In 2005, $175 million was spent on some form of pet health insurance, and that figure rose to nearly $300 million last year, according to the North American Pet Health Insurance Association.

The organization was formed last year in Kansas City and has five member companies in the United States and Canada that aim to process claims within 10 business days. Members include ASPCA Pet Health Insurance, which provides a 10 percent savings on multiple pets, and Pets Best Insurance, which pays 80 percent of the medical bill after the deductible.

But the insurance isn't for everyone, as Glen Burnie resident Lisa Gilmore learned. She bought her cat, Kitty, about seven years ago and signed up for a $20 monthly plan through Banfield, The Pet Hospital. The company provides 50 percent savings on office visits, as well as other discounts.

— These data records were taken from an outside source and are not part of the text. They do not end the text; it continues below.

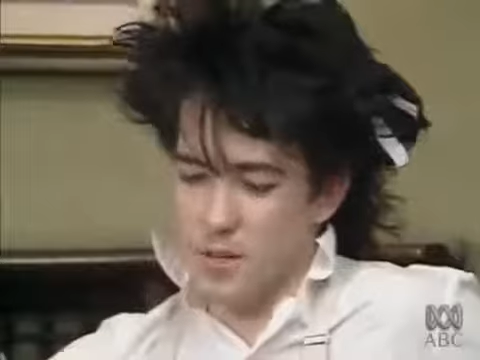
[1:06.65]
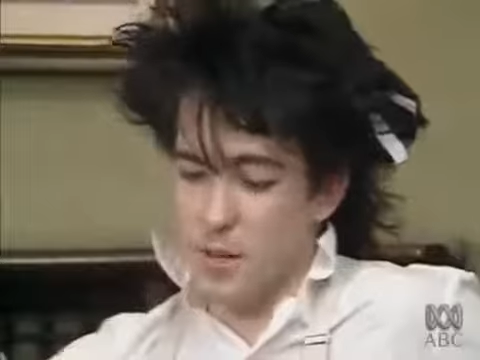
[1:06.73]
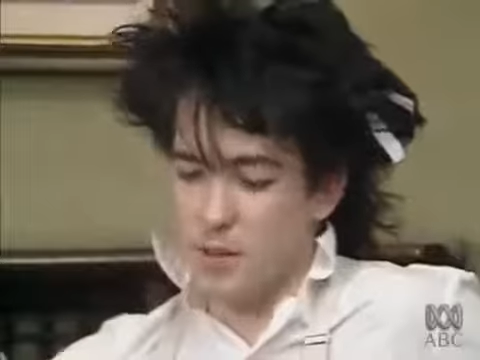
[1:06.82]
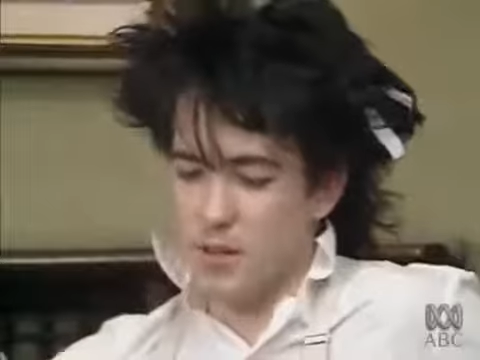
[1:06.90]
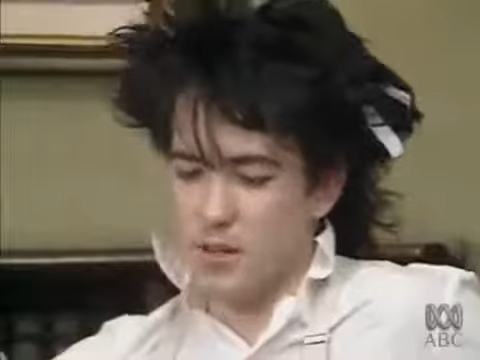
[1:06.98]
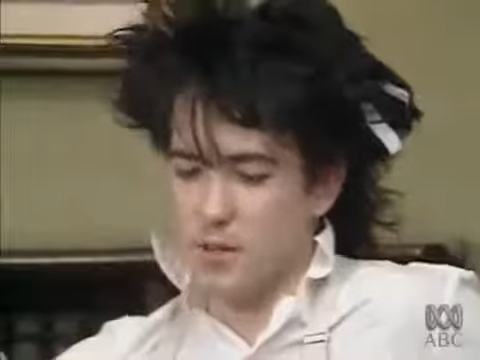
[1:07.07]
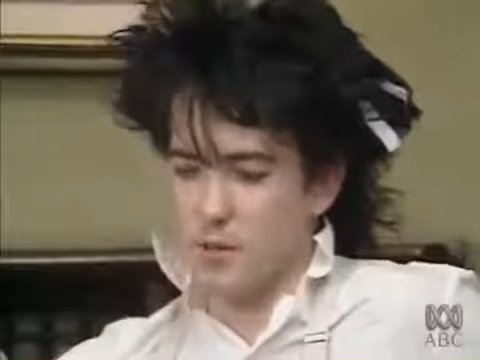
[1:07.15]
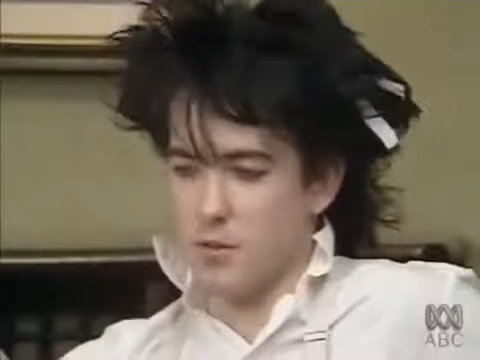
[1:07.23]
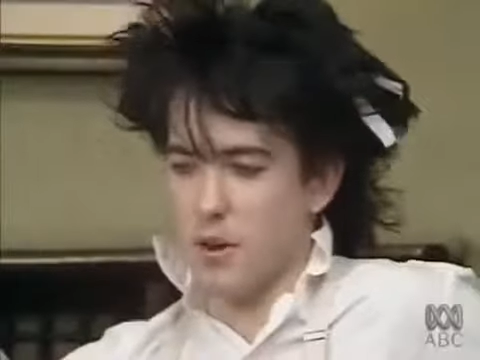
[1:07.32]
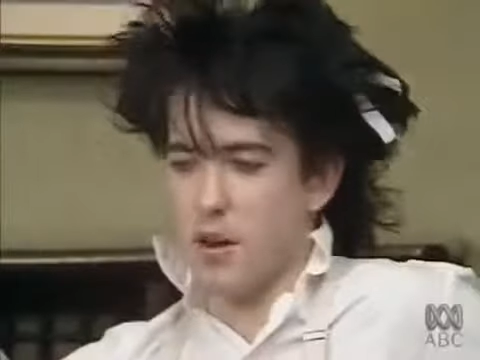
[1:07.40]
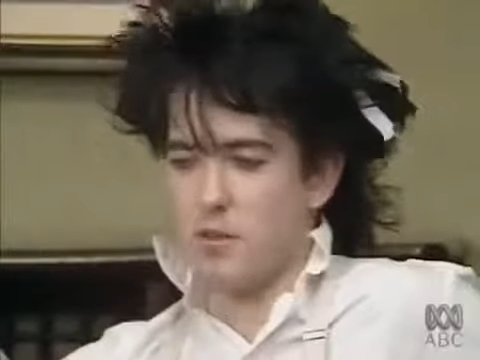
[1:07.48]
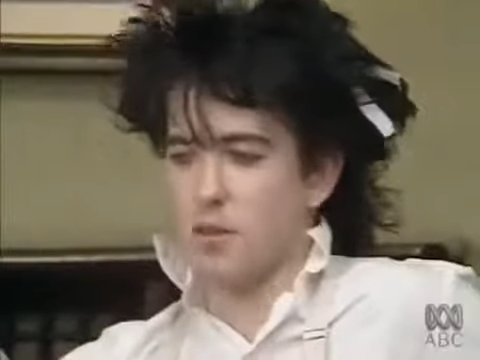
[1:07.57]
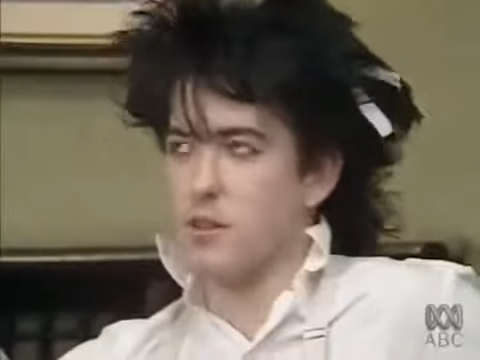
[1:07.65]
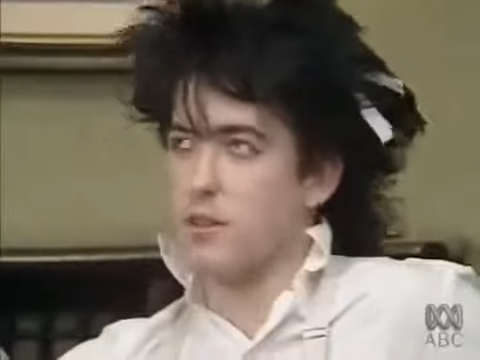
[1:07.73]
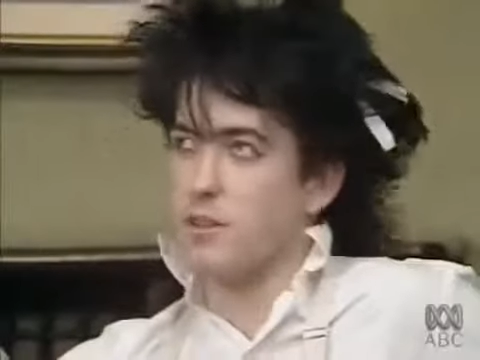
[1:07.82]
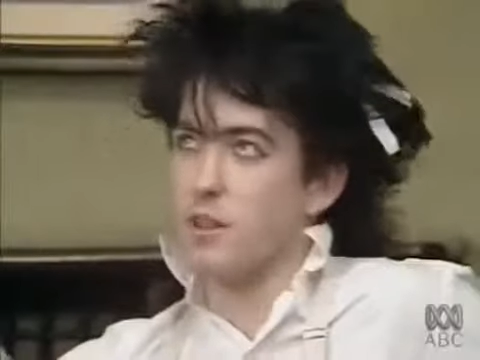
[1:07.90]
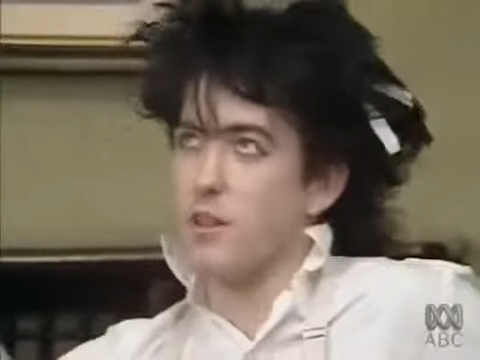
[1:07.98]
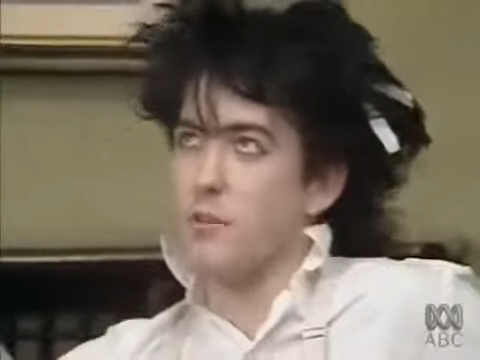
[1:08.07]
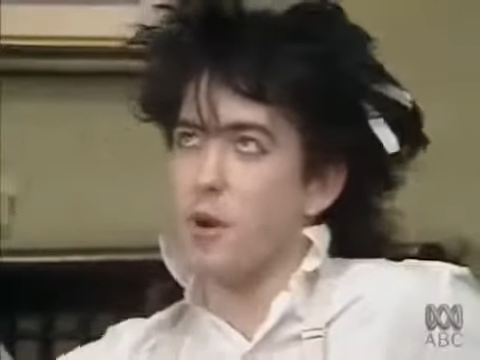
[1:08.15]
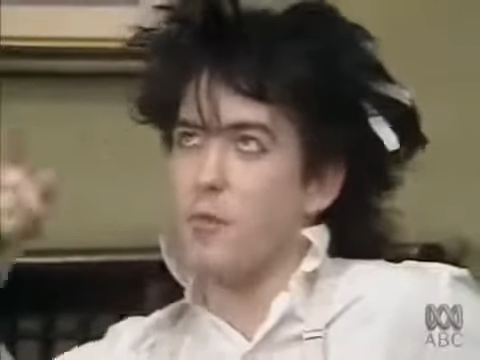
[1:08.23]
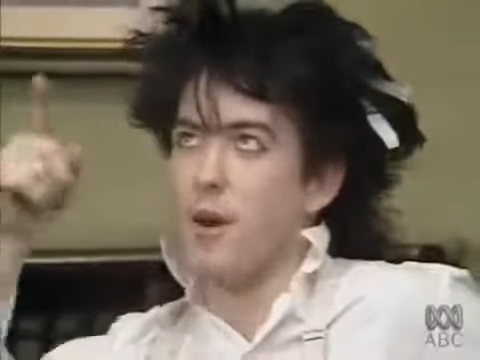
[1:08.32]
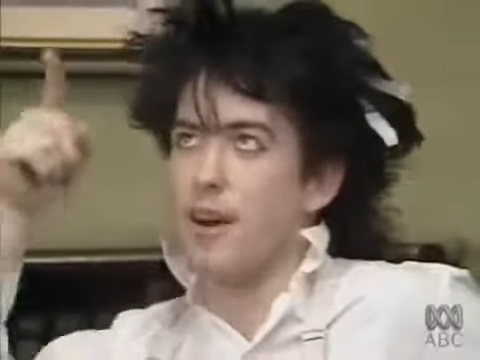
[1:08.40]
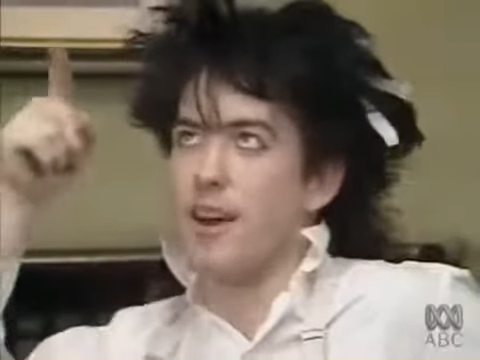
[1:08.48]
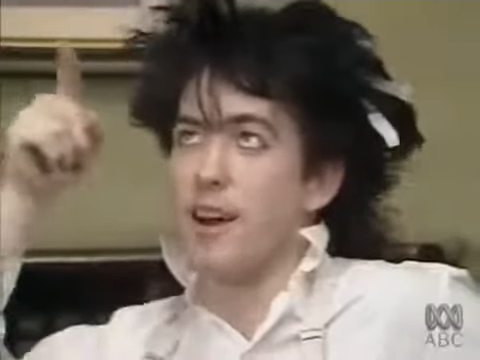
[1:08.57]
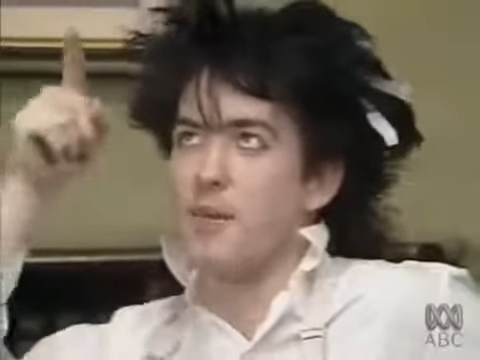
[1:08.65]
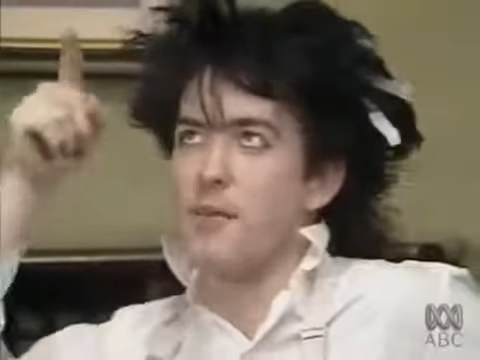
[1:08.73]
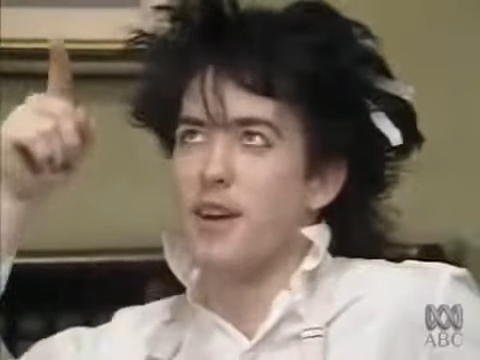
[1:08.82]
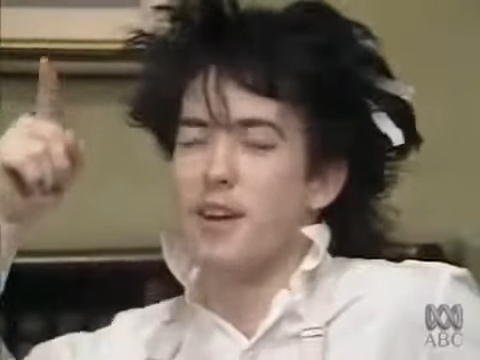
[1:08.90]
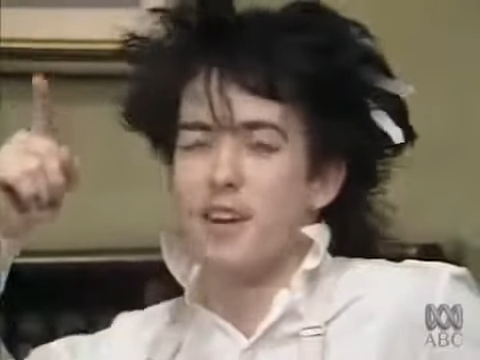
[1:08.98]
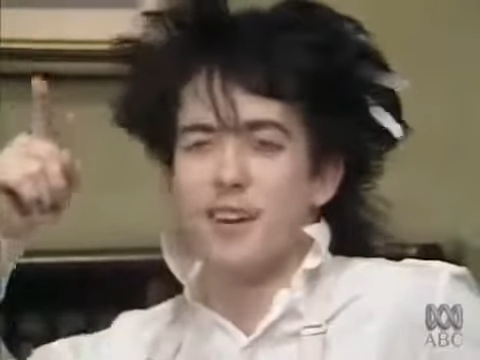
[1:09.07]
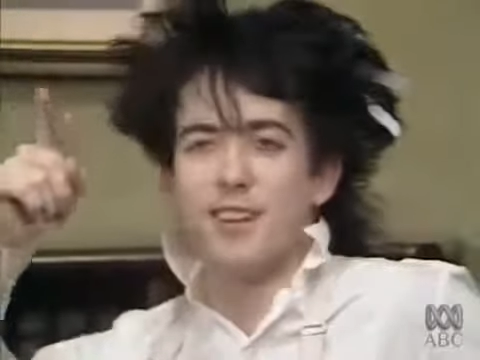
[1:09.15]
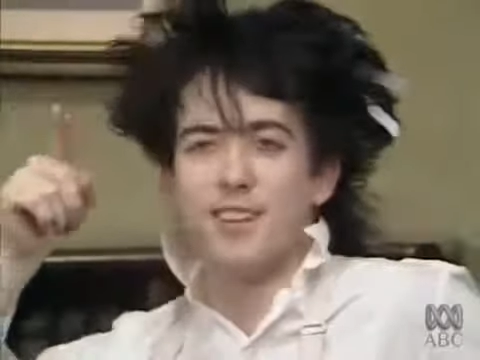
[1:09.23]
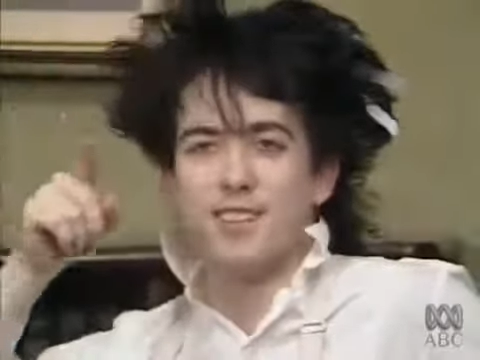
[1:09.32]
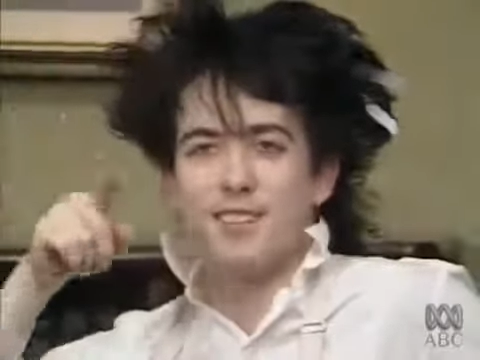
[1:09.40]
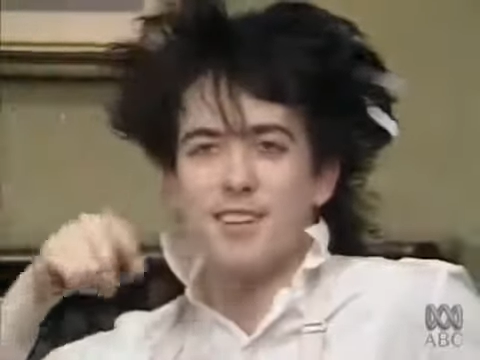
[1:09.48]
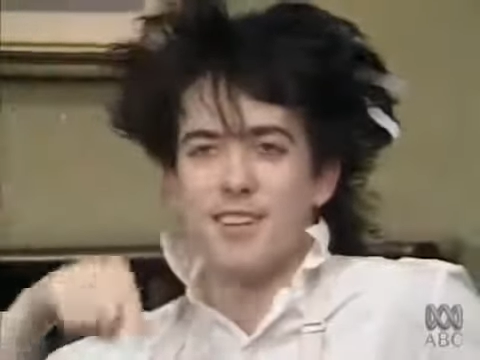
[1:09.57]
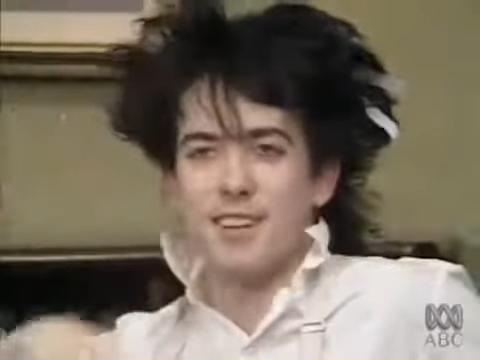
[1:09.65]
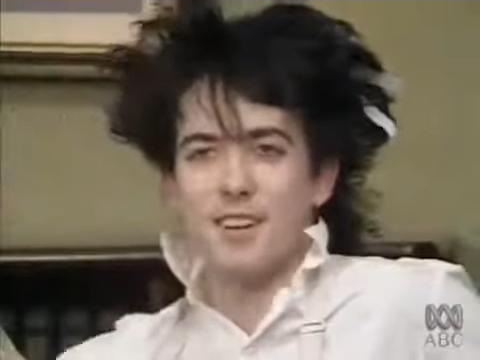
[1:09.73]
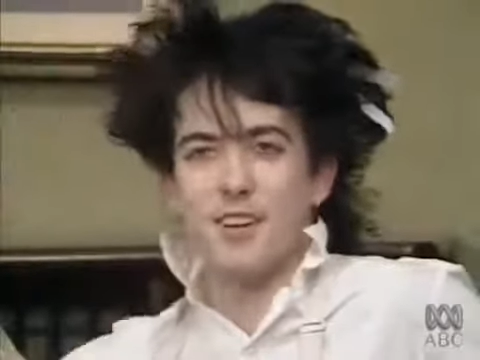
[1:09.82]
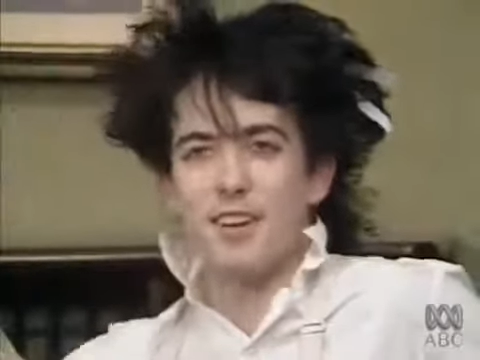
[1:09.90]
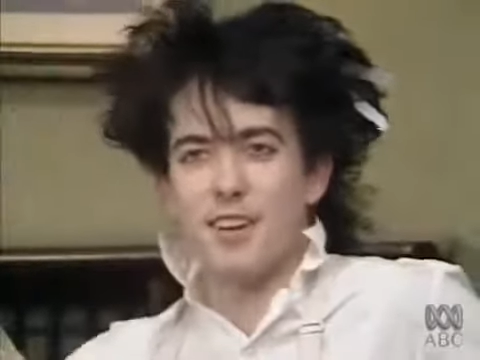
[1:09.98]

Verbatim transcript: We could do it all live. You could just set one mic up in the studio.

But Kitty would become too angry during visits to the veterinarian and often had to be sedated. She said the experience became so trying for both her and the cat that she stopped bringing it in as often. So she ended her plan two years ago.

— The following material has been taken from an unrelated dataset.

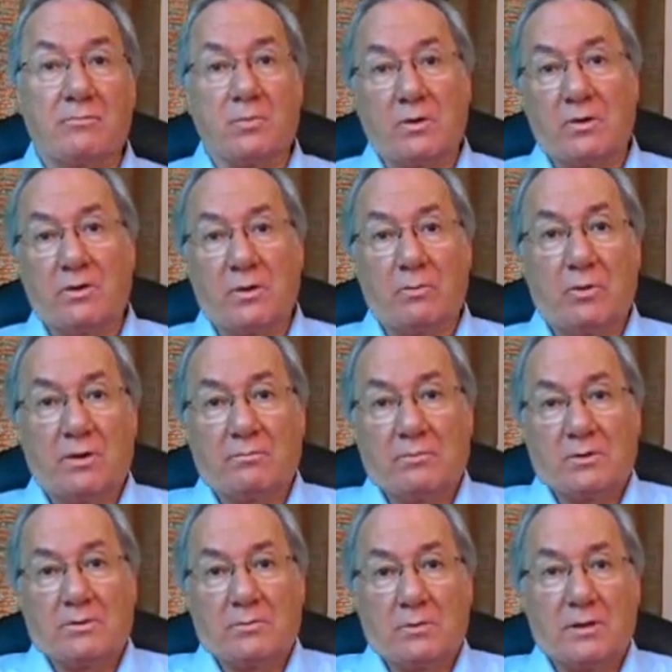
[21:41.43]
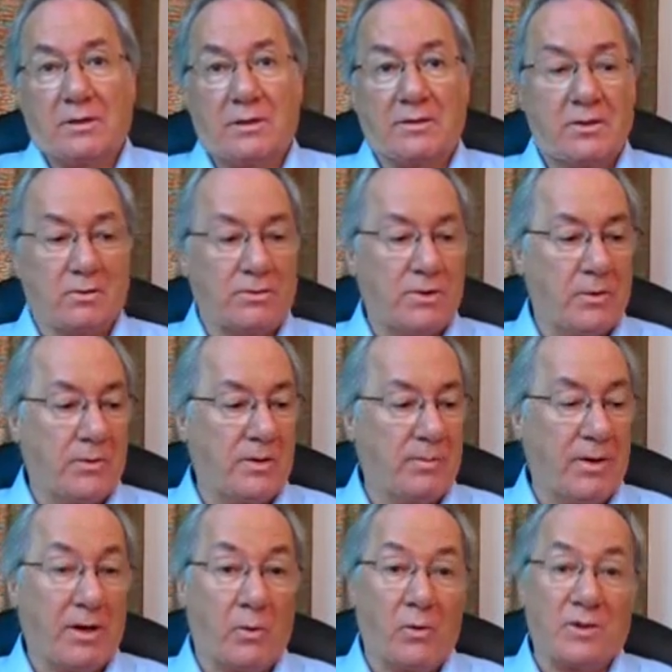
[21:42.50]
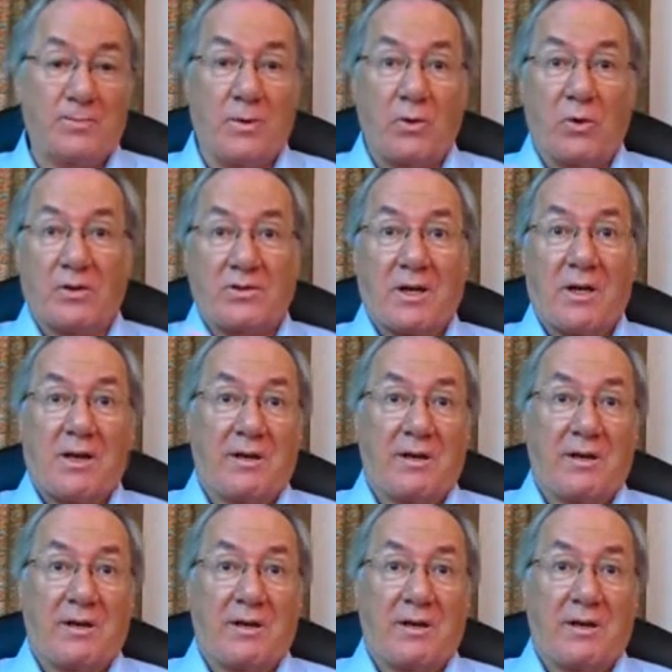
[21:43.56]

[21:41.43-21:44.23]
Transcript: We'll look at we'll, we'll, look at two two of the bigger ones because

"Since I wasn't going on a regular basis anymore, it didn't seem right to spend $600 to $700 (on an insurance plan) I wouldn't be putting to use," Mrs. Gilmore said. "If you have an indoor cat like I do, you won't get the same amount of shots that you would with a cat that's going inside and outside. Even now with the rabies shots, it's so traumatic (for Kitty), I only get them every three years."

Officials said the increasing interest in pet health insurance can be tied to increasing veterinary costs, as well as the tough economic times.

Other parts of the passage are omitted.